**Task objective:** Each line from the start of the records through the line containing "[3:07.80-3:08.80]" is to be transcribed exactly, and no other line is to be included.
==== Material for this task
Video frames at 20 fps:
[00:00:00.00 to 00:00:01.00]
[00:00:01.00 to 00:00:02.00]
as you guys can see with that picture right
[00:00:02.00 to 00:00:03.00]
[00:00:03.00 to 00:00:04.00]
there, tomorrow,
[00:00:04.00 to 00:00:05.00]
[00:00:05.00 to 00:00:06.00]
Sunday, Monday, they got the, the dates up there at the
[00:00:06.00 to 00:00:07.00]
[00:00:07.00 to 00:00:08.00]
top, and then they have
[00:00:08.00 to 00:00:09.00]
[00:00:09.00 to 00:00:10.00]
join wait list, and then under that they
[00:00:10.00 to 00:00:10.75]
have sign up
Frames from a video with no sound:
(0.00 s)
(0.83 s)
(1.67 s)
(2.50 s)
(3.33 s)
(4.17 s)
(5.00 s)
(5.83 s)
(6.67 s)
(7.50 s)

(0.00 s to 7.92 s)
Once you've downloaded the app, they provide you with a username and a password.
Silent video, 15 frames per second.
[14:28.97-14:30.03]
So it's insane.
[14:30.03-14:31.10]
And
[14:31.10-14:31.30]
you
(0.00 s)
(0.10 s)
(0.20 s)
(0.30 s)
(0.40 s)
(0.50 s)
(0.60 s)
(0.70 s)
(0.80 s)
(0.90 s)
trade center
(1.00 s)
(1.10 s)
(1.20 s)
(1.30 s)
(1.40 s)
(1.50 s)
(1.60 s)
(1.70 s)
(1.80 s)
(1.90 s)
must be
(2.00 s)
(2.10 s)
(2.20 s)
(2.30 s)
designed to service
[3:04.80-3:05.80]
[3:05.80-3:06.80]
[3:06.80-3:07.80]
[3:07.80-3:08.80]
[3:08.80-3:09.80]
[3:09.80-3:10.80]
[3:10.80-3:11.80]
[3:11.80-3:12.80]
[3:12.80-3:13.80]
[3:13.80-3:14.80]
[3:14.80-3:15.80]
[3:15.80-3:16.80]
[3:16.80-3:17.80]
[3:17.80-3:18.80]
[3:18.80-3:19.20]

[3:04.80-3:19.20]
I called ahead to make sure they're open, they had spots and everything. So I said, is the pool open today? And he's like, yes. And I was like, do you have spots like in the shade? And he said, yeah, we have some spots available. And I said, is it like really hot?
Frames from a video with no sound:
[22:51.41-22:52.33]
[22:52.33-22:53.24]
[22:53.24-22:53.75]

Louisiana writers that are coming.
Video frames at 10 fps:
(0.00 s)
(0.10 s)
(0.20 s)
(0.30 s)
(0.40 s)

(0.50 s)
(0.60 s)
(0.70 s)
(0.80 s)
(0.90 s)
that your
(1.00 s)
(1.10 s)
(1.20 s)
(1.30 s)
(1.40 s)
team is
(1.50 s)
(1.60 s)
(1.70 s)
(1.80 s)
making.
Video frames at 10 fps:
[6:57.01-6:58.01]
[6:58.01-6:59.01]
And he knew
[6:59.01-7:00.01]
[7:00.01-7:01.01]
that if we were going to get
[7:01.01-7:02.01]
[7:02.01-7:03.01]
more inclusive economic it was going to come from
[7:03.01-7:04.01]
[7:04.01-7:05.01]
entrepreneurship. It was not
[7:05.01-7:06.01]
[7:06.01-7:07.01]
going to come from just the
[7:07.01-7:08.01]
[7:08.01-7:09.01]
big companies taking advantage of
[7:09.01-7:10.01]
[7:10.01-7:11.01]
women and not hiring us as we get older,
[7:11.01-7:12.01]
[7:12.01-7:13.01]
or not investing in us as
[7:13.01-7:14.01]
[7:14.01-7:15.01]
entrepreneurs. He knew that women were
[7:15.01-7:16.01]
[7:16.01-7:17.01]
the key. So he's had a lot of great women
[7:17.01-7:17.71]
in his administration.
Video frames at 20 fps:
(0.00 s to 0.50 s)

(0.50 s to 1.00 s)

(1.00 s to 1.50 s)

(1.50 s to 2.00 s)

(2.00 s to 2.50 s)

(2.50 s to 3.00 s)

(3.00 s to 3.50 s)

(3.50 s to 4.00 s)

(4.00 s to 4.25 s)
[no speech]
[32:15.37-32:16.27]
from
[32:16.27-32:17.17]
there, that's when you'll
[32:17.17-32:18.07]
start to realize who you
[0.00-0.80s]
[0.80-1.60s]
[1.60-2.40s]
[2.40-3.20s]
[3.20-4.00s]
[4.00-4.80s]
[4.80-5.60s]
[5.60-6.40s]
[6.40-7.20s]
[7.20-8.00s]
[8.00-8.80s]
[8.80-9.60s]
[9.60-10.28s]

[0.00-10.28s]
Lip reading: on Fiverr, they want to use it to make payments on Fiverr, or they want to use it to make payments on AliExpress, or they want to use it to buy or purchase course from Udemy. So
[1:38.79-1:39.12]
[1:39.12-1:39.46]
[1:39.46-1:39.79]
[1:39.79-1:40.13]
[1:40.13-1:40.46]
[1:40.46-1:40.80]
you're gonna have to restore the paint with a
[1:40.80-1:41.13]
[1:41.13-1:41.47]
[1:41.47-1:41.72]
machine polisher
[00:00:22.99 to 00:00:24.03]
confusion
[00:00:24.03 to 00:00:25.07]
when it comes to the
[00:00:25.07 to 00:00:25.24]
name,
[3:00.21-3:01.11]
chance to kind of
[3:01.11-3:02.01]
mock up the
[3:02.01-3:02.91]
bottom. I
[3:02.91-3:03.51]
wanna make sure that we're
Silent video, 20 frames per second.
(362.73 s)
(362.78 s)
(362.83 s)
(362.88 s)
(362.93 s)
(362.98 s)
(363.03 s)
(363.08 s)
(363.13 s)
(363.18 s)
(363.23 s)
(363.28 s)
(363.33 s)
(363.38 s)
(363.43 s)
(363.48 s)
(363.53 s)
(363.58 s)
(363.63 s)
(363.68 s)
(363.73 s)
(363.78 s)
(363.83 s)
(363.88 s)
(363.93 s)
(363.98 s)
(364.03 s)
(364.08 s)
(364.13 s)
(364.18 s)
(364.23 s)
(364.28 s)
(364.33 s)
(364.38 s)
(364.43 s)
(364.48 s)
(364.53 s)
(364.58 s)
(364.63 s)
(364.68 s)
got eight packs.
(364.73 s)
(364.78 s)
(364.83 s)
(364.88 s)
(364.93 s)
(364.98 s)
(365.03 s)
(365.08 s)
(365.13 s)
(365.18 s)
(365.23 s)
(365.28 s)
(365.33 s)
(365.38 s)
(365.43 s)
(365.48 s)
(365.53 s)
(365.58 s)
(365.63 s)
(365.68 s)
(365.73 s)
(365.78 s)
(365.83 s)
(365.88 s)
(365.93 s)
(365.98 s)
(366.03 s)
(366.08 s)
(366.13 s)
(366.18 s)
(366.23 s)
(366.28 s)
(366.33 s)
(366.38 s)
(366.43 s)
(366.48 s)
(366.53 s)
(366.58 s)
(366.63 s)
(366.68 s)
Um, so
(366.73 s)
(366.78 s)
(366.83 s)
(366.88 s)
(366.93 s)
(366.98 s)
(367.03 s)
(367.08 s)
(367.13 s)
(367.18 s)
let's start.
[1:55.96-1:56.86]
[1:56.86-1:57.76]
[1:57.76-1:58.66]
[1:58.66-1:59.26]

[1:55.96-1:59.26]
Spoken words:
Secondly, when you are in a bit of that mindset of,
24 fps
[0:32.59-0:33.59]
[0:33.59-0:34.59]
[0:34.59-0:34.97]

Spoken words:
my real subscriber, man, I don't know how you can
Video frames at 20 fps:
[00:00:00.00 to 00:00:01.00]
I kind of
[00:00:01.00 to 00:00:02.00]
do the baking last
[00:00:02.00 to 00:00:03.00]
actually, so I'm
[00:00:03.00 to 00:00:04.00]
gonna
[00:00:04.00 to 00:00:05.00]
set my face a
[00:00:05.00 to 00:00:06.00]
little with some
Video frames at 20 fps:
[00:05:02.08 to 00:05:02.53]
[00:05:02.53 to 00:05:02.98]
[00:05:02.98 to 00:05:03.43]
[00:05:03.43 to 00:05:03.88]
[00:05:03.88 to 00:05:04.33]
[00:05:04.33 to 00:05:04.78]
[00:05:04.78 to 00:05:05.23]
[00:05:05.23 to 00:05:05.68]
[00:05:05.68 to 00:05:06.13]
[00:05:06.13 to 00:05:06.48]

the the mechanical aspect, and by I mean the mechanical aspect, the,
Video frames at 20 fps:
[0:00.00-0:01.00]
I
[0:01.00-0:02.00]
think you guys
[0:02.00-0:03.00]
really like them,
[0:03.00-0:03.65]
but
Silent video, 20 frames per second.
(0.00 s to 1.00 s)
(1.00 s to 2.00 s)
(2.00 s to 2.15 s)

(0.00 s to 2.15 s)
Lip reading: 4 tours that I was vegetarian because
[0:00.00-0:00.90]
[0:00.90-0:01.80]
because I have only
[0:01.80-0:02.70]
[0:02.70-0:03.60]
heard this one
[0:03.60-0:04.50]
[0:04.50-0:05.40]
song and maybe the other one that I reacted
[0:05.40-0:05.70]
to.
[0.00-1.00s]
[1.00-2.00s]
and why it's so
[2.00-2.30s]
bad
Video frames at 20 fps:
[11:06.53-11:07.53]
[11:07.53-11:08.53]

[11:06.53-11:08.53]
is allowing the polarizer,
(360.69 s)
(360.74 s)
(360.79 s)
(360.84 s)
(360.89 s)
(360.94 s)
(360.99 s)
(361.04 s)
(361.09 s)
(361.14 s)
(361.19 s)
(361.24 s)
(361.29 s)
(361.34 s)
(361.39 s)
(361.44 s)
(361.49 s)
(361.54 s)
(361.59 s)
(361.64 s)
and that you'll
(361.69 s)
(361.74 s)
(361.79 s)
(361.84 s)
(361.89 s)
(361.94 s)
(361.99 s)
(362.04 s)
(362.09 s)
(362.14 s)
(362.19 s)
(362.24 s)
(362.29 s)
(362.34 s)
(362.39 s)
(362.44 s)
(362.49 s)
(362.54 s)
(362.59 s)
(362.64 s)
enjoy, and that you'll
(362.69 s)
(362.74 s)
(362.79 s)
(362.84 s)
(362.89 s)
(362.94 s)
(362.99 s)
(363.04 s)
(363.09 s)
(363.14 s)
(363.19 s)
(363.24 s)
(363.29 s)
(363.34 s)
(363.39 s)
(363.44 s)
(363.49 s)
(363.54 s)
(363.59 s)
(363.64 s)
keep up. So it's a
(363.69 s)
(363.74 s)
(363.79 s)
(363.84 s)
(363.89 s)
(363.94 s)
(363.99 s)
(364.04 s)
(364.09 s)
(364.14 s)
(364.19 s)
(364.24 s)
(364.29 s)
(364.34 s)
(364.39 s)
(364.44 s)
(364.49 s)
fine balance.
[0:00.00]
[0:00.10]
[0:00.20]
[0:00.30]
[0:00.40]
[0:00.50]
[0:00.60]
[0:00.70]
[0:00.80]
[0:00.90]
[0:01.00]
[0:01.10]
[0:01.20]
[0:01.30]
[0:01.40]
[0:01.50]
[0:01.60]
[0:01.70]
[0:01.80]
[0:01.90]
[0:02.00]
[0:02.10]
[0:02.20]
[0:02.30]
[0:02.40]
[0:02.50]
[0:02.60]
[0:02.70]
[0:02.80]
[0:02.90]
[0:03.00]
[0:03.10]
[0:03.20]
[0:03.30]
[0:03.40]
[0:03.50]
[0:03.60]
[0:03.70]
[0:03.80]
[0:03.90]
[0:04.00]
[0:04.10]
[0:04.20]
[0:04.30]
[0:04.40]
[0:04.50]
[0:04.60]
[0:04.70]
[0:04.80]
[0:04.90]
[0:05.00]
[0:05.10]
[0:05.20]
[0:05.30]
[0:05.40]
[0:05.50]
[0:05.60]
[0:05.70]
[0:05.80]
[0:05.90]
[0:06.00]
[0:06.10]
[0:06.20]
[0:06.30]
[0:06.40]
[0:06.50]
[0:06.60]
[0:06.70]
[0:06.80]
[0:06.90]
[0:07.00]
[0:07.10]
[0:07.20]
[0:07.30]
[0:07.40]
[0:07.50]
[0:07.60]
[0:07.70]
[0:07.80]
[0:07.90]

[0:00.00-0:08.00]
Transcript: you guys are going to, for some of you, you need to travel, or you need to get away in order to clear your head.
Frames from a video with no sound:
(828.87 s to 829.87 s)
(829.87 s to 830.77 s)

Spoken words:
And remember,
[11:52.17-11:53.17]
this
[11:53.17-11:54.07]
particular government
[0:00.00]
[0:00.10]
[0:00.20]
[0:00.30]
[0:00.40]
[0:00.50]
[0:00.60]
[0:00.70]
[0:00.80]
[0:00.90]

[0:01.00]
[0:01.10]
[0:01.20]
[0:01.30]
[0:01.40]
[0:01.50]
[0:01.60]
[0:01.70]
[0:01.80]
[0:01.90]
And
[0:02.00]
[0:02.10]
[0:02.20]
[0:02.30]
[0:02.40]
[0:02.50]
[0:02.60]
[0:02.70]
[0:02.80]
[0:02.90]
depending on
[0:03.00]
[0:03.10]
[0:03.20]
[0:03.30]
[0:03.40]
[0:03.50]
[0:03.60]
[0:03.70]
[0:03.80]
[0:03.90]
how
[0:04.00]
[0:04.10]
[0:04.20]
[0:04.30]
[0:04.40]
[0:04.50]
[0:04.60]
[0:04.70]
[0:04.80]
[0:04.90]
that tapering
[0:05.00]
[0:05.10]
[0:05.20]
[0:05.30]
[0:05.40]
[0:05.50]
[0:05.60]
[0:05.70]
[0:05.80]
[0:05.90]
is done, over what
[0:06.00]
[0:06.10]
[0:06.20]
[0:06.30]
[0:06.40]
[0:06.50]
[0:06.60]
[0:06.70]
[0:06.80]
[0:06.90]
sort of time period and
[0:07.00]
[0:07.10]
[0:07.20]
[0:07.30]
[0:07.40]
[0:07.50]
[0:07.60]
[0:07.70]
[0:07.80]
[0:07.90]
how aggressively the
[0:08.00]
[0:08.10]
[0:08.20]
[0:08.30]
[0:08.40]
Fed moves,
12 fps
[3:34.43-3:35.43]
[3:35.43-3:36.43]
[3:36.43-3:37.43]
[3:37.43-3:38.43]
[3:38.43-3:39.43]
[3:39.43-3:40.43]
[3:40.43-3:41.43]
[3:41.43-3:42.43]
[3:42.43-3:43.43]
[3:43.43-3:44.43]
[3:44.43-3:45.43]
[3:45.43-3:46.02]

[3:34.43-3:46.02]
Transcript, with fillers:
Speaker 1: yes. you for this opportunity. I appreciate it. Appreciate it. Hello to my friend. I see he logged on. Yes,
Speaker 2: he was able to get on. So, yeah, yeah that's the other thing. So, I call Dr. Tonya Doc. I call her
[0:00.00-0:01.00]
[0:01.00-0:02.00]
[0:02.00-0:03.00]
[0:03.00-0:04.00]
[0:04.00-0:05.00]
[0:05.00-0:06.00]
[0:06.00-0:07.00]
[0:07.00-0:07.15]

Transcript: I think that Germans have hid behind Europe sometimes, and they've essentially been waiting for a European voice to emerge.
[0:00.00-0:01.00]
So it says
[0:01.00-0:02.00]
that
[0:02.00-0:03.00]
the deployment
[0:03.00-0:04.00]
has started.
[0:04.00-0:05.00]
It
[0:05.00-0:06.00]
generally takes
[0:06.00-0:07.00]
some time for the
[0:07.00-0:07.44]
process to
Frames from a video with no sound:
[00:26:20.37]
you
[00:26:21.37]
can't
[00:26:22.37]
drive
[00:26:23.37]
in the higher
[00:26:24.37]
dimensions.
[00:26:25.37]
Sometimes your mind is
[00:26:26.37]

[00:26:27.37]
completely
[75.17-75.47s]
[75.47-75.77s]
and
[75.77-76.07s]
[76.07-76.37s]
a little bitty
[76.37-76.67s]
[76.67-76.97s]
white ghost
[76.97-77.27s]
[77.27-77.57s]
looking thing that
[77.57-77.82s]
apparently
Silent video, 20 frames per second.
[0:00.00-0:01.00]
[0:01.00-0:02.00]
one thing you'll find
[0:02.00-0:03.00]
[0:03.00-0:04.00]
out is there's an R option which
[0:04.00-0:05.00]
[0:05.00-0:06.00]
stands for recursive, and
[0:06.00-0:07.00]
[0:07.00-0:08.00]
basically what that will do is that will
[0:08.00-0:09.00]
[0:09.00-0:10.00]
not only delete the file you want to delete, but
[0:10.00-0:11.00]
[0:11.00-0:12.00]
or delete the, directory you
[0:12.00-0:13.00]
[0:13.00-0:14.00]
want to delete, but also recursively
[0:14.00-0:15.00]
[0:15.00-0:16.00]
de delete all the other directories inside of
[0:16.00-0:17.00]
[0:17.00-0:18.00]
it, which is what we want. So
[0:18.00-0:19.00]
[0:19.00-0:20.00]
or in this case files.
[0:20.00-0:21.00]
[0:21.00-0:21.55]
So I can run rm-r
========
**Reply to the task:**
Video frames at 20 fps:
[00:00:00.00 to 00:00:01.00]
[00:00:01.00 to 00:00:02.00]
as you guys can see with that picture right
[00:00:02.00 to 00:00:03.00]
[00:00:03.00 to 00:00:04.00]
there, tomorrow,
[00:00:04.00 to 00:00:05.00]
[00:00:05.00 to 00:00:06.00]
Sunday, Monday, they got the, the dates up there at the
[00:00:06.00 to 00:00:07.00]
[00:00:07.00 to 00:00:08.00]
top, and then they have
[00:00:08.00 to 00:00:09.00]
[00:00:09.00 to 00:00:10.00]
join wait list, and then under that they
[00:00:10.00 to 00:00:10.75]
have sign up
Frames from a video with no sound:
(0.00 s)
(0.83 s)
(1.67 s)
(2.50 s)
(3.33 s)
(4.17 s)
(5.00 s)
(5.83 s)
(6.67 s)
(7.50 s)

(0.00 s to 7.92 s)
Once you've downloaded the app, they provide you with a username and a password.
Silent video, 15 frames per second.
[14:28.97-14:30.03]
So it's insane.
[14:30.03-14:31.10]
And
[14:31.10-14:31.30]
you
(0.00 s)
(0.10 s)
(0.20 s)
(0.30 s)
(0.40 s)
(0.50 s)
(0.60 s)
(0.70 s)
(0.80 s)
(0.90 s)
trade center
(1.00 s)
(1.10 s)
(1.20 s)
(1.30 s)
(1.40 s)
(1.50 s)
(1.60 s)
(1.70 s)
(1.80 s)
(1.90 s)
must be
(2.00 s)
(2.10 s)
(2.20 s)
(2.30 s)
designed to service
[3:04.80-3:05.80]
[3:05.80-3:06.80]
[3:06.80-3:07.80]
[3:07.80-3:08.80]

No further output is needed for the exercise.